Material shown:
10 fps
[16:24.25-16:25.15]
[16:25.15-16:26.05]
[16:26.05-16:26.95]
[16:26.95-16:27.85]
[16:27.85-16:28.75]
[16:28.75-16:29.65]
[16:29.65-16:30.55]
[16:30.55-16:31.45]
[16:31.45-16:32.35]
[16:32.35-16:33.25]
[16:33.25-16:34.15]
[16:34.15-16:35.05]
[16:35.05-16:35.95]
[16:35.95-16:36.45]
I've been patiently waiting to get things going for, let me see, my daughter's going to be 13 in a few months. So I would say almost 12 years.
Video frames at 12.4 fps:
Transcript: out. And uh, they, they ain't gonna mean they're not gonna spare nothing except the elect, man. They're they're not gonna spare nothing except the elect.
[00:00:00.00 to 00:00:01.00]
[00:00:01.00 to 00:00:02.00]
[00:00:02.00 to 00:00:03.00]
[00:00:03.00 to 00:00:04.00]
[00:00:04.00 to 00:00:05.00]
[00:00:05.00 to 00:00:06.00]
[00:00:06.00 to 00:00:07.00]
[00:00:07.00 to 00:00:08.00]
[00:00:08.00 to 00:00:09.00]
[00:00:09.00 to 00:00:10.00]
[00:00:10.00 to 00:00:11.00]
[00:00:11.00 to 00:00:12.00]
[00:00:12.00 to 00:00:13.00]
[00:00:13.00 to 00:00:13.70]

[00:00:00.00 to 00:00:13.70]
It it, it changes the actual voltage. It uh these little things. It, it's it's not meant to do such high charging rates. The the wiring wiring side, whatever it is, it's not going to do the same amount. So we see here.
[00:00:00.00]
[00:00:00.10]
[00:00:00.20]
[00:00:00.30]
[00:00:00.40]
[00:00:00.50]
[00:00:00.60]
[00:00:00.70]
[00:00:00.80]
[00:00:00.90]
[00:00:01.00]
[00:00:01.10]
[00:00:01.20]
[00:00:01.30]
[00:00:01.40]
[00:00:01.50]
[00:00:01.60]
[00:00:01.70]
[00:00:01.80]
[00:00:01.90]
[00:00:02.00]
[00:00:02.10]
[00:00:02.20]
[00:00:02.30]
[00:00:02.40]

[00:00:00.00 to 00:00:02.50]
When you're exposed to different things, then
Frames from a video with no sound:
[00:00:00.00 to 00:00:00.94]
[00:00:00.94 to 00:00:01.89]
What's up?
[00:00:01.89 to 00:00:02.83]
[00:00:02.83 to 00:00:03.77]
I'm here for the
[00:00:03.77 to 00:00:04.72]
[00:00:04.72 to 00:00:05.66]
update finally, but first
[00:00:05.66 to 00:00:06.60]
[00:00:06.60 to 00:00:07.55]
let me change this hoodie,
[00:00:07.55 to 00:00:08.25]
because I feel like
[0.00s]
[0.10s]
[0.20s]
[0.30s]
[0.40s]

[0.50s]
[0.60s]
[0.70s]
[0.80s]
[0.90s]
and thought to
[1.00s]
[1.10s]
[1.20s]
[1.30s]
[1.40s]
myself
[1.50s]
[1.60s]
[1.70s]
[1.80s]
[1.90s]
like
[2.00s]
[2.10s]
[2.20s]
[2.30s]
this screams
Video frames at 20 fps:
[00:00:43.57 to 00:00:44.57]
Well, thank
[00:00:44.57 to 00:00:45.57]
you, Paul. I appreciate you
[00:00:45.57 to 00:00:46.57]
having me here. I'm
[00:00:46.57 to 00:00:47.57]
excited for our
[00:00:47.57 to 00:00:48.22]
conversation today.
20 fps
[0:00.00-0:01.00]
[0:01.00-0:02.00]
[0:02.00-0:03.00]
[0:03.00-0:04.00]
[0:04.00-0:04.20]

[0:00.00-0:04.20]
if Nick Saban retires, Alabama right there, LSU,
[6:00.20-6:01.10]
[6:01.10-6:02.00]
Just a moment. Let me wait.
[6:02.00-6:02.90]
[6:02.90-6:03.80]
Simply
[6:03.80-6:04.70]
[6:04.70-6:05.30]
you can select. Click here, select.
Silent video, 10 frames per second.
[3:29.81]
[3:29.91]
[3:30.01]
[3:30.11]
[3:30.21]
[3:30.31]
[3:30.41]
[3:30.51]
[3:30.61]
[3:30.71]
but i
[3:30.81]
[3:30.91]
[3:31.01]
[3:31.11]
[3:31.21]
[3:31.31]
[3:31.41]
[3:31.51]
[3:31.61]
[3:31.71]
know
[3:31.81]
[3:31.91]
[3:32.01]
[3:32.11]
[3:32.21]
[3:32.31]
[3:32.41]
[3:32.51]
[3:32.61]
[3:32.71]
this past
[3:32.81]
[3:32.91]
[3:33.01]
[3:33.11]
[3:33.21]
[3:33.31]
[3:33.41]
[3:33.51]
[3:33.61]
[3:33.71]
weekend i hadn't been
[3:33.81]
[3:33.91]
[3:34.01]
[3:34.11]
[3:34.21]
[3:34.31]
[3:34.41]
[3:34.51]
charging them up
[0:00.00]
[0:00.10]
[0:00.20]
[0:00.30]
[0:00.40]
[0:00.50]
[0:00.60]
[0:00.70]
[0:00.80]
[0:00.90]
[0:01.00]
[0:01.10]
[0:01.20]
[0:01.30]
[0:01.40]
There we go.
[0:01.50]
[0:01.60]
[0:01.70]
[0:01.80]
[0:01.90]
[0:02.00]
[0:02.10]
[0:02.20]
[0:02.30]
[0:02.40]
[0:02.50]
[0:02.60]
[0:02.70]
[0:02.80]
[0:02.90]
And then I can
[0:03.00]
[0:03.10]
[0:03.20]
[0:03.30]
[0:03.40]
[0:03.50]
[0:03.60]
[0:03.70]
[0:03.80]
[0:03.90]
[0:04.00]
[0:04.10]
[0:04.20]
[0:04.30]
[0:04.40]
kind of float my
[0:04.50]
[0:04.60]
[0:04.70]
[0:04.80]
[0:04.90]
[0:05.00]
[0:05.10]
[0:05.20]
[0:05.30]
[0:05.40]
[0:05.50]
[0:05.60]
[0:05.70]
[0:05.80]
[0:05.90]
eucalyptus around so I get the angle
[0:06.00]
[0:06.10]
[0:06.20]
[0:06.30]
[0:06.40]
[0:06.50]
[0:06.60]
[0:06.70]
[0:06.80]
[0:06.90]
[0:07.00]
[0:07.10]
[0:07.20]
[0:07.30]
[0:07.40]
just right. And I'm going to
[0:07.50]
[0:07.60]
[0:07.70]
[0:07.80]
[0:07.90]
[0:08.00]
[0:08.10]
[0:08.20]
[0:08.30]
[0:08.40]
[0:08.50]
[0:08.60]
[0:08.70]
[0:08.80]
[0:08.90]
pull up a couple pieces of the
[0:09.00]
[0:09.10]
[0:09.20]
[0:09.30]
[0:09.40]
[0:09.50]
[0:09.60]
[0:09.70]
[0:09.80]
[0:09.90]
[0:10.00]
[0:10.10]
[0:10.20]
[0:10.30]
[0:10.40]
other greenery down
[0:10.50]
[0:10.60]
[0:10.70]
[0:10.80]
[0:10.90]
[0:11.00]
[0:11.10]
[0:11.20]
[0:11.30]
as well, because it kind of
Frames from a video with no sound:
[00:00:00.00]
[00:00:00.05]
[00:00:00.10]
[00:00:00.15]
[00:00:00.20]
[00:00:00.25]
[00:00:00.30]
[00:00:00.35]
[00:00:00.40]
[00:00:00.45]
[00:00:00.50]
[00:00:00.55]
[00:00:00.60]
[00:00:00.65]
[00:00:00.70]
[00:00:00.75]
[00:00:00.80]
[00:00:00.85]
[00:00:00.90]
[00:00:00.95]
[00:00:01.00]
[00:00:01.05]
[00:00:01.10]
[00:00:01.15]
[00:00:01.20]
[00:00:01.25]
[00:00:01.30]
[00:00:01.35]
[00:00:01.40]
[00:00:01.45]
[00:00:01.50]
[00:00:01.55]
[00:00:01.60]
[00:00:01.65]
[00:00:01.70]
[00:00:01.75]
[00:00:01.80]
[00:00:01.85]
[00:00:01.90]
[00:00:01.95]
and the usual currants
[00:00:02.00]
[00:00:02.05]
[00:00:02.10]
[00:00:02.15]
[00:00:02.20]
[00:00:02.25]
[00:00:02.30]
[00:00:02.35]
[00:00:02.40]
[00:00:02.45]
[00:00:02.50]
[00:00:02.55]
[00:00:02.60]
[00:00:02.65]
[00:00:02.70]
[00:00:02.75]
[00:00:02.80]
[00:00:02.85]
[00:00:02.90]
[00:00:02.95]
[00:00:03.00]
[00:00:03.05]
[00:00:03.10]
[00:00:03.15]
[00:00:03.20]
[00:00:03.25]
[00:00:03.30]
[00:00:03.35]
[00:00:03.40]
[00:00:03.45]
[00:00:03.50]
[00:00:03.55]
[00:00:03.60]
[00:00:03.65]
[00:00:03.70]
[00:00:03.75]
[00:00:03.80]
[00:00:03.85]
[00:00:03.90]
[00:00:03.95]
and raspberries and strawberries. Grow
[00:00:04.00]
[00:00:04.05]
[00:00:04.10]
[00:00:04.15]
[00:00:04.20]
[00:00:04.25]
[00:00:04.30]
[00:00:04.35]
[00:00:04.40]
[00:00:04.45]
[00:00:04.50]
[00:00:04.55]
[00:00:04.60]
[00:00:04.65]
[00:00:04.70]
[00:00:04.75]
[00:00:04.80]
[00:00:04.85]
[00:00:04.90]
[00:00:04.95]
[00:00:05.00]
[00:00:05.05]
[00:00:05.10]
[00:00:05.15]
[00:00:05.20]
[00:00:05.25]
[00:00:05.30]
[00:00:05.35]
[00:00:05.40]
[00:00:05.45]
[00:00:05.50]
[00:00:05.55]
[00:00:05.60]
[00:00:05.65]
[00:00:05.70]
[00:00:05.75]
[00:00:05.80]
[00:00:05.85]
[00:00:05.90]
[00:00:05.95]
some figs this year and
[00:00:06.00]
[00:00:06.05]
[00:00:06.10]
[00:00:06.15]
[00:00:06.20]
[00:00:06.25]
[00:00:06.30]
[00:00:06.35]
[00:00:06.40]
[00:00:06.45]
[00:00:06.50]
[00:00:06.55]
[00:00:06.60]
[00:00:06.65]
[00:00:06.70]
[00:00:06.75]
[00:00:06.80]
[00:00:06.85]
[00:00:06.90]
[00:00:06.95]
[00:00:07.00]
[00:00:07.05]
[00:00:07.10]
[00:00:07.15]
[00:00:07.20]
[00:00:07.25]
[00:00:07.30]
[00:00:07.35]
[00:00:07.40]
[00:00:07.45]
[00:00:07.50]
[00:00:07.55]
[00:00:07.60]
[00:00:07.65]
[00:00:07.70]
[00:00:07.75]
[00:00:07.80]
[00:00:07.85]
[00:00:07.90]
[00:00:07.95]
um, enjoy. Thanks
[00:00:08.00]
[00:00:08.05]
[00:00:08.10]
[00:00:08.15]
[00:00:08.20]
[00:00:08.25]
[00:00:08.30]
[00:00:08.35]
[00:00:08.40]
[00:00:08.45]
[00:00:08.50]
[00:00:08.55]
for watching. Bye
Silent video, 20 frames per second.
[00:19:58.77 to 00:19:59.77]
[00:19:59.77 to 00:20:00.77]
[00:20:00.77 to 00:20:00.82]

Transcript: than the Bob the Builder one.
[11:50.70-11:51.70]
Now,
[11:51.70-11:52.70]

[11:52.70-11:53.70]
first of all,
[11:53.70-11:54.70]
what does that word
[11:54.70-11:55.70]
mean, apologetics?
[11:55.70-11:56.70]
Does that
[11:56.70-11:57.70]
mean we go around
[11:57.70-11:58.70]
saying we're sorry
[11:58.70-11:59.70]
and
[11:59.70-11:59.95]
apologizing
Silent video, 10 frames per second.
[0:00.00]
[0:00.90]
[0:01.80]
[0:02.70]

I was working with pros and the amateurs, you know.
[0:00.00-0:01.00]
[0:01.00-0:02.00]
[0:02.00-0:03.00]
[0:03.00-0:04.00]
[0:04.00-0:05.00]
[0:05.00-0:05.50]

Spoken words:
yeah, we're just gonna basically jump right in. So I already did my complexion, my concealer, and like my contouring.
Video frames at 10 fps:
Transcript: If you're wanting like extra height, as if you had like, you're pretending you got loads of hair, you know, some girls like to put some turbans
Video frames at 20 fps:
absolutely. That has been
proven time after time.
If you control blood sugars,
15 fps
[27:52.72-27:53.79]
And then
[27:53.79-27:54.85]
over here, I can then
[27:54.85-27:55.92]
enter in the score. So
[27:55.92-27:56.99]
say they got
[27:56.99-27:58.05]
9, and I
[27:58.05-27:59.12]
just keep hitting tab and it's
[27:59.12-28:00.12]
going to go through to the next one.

Exercise:
Out of the data above, set down the lines from the one with "[00:00:03.50]" to the one with "[00:00:04.30]", both included, exactly as written and with no additions.

Result:
[00:00:03.50]
[00:00:03.55]
[00:00:03.60]
[00:00:03.65]
[00:00:03.70]
[00:00:03.75]
[00:00:03.80]
[00:00:03.85]
[00:00:03.90]
[00:00:03.95]
and raspberries and strawberries. Grow
[00:00:04.00]
[00:00:04.05]
[00:00:04.10]
[00:00:04.15]
[00:00:04.20]
[00:00:04.25]
[00:00:04.30]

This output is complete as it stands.